- WORK ORDER
Word for word, reproduce all of the entries shown below.
___ DATASET RECORDS
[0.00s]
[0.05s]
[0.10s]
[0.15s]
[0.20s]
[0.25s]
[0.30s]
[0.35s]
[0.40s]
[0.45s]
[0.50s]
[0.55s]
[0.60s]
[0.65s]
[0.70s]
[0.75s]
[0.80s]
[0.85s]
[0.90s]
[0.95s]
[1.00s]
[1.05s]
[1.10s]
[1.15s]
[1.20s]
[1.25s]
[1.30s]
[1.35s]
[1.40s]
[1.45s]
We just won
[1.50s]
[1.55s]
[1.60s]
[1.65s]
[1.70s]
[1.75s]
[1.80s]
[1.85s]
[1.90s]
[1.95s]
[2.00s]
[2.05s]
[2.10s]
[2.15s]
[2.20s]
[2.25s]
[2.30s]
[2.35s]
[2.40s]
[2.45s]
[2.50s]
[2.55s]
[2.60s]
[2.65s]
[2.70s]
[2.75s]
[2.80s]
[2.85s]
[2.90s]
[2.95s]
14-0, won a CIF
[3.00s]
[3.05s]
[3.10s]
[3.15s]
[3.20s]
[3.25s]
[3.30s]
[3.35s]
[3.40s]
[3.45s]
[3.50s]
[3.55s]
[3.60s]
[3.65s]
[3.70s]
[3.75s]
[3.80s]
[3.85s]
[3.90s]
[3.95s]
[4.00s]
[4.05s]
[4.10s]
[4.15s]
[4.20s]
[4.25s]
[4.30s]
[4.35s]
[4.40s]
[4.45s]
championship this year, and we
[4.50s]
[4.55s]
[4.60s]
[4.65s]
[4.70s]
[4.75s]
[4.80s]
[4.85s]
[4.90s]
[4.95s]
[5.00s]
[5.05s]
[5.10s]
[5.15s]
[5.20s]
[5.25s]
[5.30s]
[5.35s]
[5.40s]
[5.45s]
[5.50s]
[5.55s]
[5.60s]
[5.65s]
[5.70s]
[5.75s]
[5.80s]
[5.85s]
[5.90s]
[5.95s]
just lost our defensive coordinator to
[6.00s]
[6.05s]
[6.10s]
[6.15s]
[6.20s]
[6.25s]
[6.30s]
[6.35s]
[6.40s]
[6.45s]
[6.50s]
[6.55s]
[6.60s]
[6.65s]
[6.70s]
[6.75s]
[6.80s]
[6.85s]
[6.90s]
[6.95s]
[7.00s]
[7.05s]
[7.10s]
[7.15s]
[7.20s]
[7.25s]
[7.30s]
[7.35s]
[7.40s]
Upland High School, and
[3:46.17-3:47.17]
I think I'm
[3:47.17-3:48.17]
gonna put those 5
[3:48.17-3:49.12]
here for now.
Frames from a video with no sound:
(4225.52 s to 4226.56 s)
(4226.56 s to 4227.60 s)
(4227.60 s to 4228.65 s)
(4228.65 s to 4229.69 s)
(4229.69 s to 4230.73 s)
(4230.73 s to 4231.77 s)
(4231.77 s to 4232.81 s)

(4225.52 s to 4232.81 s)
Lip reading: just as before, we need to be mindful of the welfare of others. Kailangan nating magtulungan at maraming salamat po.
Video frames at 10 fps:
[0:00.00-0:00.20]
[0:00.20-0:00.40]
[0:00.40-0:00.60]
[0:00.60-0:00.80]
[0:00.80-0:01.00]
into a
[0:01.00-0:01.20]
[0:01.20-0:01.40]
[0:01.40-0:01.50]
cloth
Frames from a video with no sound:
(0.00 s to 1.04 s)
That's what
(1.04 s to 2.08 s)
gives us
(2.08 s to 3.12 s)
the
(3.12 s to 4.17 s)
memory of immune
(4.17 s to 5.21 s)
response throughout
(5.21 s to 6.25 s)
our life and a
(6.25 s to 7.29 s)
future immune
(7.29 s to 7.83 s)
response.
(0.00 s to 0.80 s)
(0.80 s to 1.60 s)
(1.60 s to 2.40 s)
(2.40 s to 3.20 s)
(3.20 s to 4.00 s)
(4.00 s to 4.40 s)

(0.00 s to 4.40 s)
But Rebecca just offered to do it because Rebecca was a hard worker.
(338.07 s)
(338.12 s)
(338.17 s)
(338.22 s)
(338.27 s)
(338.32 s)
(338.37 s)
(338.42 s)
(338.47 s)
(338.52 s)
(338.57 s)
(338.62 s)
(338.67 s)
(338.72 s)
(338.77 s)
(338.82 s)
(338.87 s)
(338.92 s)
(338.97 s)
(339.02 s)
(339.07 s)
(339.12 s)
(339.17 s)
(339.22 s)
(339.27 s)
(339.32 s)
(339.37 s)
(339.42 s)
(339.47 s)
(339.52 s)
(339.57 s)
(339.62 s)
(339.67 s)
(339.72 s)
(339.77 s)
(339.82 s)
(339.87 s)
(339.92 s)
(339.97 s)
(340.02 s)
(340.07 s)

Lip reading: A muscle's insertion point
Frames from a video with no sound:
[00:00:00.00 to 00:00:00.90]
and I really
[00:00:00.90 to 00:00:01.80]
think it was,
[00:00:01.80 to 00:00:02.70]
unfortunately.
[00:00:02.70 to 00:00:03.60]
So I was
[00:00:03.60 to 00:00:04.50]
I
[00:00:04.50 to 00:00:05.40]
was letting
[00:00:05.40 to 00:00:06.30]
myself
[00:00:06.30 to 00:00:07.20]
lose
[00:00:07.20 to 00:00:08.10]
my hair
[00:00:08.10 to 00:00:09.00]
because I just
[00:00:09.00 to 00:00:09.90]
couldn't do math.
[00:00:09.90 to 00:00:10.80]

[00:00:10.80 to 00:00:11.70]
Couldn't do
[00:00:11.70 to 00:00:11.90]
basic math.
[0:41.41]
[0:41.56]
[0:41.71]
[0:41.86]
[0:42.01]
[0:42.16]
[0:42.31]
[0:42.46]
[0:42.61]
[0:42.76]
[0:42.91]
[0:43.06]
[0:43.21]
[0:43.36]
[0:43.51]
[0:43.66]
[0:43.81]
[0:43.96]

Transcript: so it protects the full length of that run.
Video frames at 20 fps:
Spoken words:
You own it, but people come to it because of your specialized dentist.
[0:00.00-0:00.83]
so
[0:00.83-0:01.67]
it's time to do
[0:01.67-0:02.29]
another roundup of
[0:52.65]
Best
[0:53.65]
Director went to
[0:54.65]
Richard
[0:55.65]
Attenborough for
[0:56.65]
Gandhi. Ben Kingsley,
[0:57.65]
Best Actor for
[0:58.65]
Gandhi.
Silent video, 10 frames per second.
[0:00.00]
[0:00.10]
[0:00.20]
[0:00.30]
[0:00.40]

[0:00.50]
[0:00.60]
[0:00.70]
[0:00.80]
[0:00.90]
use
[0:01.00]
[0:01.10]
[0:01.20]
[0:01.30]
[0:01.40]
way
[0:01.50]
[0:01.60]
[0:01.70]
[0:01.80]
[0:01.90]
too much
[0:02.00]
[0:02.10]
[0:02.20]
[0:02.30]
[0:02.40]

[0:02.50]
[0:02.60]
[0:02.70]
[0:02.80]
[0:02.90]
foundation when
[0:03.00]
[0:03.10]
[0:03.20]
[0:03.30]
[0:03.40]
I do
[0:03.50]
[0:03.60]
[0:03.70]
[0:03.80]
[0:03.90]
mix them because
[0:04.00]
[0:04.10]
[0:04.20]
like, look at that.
______
- SOLUTION FOR THIS PROBLEM
[0.00s]
[0.05s]
[0.10s]
[0.15s]
[0.20s]
[0.25s]
[0.30s]
[0.35s]
[0.40s]
[0.45s]
[0.50s]
[0.55s]
[0.60s]
[0.65s]
[0.70s]
[0.75s]
[0.80s]
[0.85s]
[0.90s]
[0.95s]
[1.00s]
[1.05s]
[1.10s]
[1.15s]
[1.20s]
[1.25s]
[1.30s]
[1.35s]
[1.40s]
[1.45s]
We just won
[1.50s]
[1.55s]
[1.60s]
[1.65s]
[1.70s]
[1.75s]
[1.80s]
[1.85s]
[1.90s]
[1.95s]
[2.00s]
[2.05s]
[2.10s]
[2.15s]
[2.20s]
[2.25s]
[2.30s]
[2.35s]
[2.40s]
[2.45s]
[2.50s]
[2.55s]
[2.60s]
[2.65s]
[2.70s]
[2.75s]
[2.80s]
[2.85s]
[2.90s]
[2.95s]
14-0, won a CIF
[3.00s]
[3.05s]
[3.10s]
[3.15s]
[3.20s]
[3.25s]
[3.30s]
[3.35s]
[3.40s]
[3.45s]
[3.50s]
[3.55s]
[3.60s]
[3.65s]
[3.70s]
[3.75s]
[3.80s]
[3.85s]
[3.90s]
[3.95s]
[4.00s]
[4.05s]
[4.10s]
[4.15s]
[4.20s]
[4.25s]
[4.30s]
[4.35s]
[4.40s]
[4.45s]
championship this year, and we
[4.50s]
[4.55s]
[4.60s]
[4.65s]
[4.70s]
[4.75s]
[4.80s]
[4.85s]
[4.90s]
[4.95s]
[5.00s]
[5.05s]
[5.10s]
[5.15s]
[5.20s]
[5.25s]
[5.30s]
[5.35s]
[5.40s]
[5.45s]
[5.50s]
[5.55s]
[5.60s]
[5.65s]
[5.70s]
[5.75s]
[5.80s]
[5.85s]
[5.90s]
[5.95s]
just lost our defensive coordinator to
[6.00s]
[6.05s]
[6.10s]
[6.15s]
[6.20s]
[6.25s]
[6.30s]
[6.35s]
[6.40s]
[6.45s]
[6.50s]
[6.55s]
[6.60s]
[6.65s]
[6.70s]
[6.75s]
[6.80s]
[6.85s]
[6.90s]
[6.95s]
[7.00s]
[7.05s]
[7.10s]
[7.15s]
[7.20s]
[7.25s]
[7.30s]
[7.35s]
[7.40s]
Upland High School, and
[3:46.17-3:47.17]
I think I'm
[3:47.17-3:48.17]
gonna put those 5
[3:48.17-3:49.12]
here for now.
Frames from a video with no sound:
(4225.52 s to 4226.56 s)
(4226.56 s to 4227.60 s)
(4227.60 s to 4228.65 s)
(4228.65 s to 4229.69 s)
(4229.69 s to 4230.73 s)
(4230.73 s to 4231.77 s)
(4231.77 s to 4232.81 s)

(4225.52 s to 4232.81 s)
Lip reading: just as before, we need to be mindful of the welfare of others. Kailangan nating magtulungan at maraming salamat po.
Video frames at 10 fps:
[0:00.00-0:00.20]
[0:00.20-0:00.40]
[0:00.40-0:00.60]
[0:00.60-0:00.80]
[0:00.80-0:01.00]
into a
[0:01.00-0:01.20]
[0:01.20-0:01.40]
[0:01.40-0:01.50]
cloth
Frames from a video with no sound:
(0.00 s to 1.04 s)
That's what
(1.04 s to 2.08 s)
gives us
(2.08 s to 3.12 s)
the
(3.12 s to 4.17 s)
memory of immune
(4.17 s to 5.21 s)
response throughout
(5.21 s to 6.25 s)
our life and a
(6.25 s to 7.29 s)
future immune
(7.29 s to 7.83 s)
response.
(0.00 s to 0.80 s)
(0.80 s to 1.60 s)
(1.60 s to 2.40 s)
(2.40 s to 3.20 s)
(3.20 s to 4.00 s)
(4.00 s to 4.40 s)

(0.00 s to 4.40 s)
But Rebecca just offered to do it because Rebecca was a hard worker.
(338.07 s)
(338.12 s)
(338.17 s)
(338.22 s)
(338.27 s)
(338.32 s)
(338.37 s)
(338.42 s)
(338.47 s)
(338.52 s)
(338.57 s)
(338.62 s)
(338.67 s)
(338.72 s)
(338.77 s)
(338.82 s)
(338.87 s)
(338.92 s)
(338.97 s)
(339.02 s)
(339.07 s)
(339.12 s)
(339.17 s)
(339.22 s)
(339.27 s)
(339.32 s)
(339.37 s)
(339.42 s)
(339.47 s)
(339.52 s)
(339.57 s)
(339.62 s)
(339.67 s)
(339.72 s)
(339.77 s)
(339.82 s)
(339.87 s)
(339.92 s)
(339.97 s)
(340.02 s)
(340.07 s)

Lip reading: A muscle's insertion point
Frames from a video with no sound:
[00:00:00.00 to 00:00:00.90]
and I really
[00:00:00.90 to 00:00:01.80]
think it was,
[00:00:01.80 to 00:00:02.70]
unfortunately.
[00:00:02.70 to 00:00:03.60]
So I was
[00:00:03.60 to 00:00:04.50]
I
[00:00:04.50 to 00:00:05.40]
was letting
[00:00:05.40 to 00:00:06.30]
myself
[00:00:06.30 to 00:00:07.20]
lose
[00:00:07.20 to 00:00:08.10]
my hair
[00:00:08.10 to 00:00:09.00]
because I just
[00:00:09.00 to 00:00:09.90]
couldn't do math.
[00:00:09.90 to 00:00:10.80]

[00:00:10.80 to 00:00:11.70]
Couldn't do
[00:00:11.70 to 00:00:11.90]
basic math.
[0:41.41]
[0:41.56]
[0:41.71]
[0:41.86]
[0:42.01]
[0:42.16]
[0:42.31]
[0:42.46]
[0:42.61]
[0:42.76]
[0:42.91]
[0:43.06]
[0:43.21]
[0:43.36]
[0:43.51]
[0:43.66]
[0:43.81]
[0:43.96]

Transcript: so it protects the full length of that run.
Video frames at 20 fps:
Spoken words:
You own it, but people come to it because of your specialized dentist.
[0:00.00-0:00.83]
so
[0:00.83-0:01.67]
it's time to do
[0:01.67-0:02.29]
another roundup of
[0:52.65]
Best
[0:53.65]
Director went to
[0:54.65]
Richard
[0:55.65]
Attenborough for
[0:56.65]
Gandhi. Ben Kingsley,
[0:57.65]
Best Actor for
[0:58.65]
Gandhi.
Silent video, 10 frames per second.
[0:00.00]
[0:00.10]
[0:00.20]
[0:00.30]
[0:00.40]

[0:00.50]
[0:00.60]
[0:00.70]
[0:00.80]
[0:00.90]
use
[0:01.00]
[0:01.10]
[0:01.20]
[0:01.30]
[0:01.40]
way
[0:01.50]
[0:01.60]
[0:01.70]
[0:01.80]
[0:01.90]
too much
[0:02.00]
[0:02.10]
[0:02.20]
[0:02.30]
[0:02.40]

[0:02.50]
[0:02.60]
[0:02.70]
[0:02.80]
[0:02.90]
foundation when
[0:03.00]
[0:03.10]
[0:03.20]
[0:03.30]
[0:03.40]
I do
[0:03.50]
[0:03.60]
[0:03.70]
[0:03.80]
[0:03.90]
mix them because
[0:04.00]
[0:04.10]
[0:04.20]
like, look at that.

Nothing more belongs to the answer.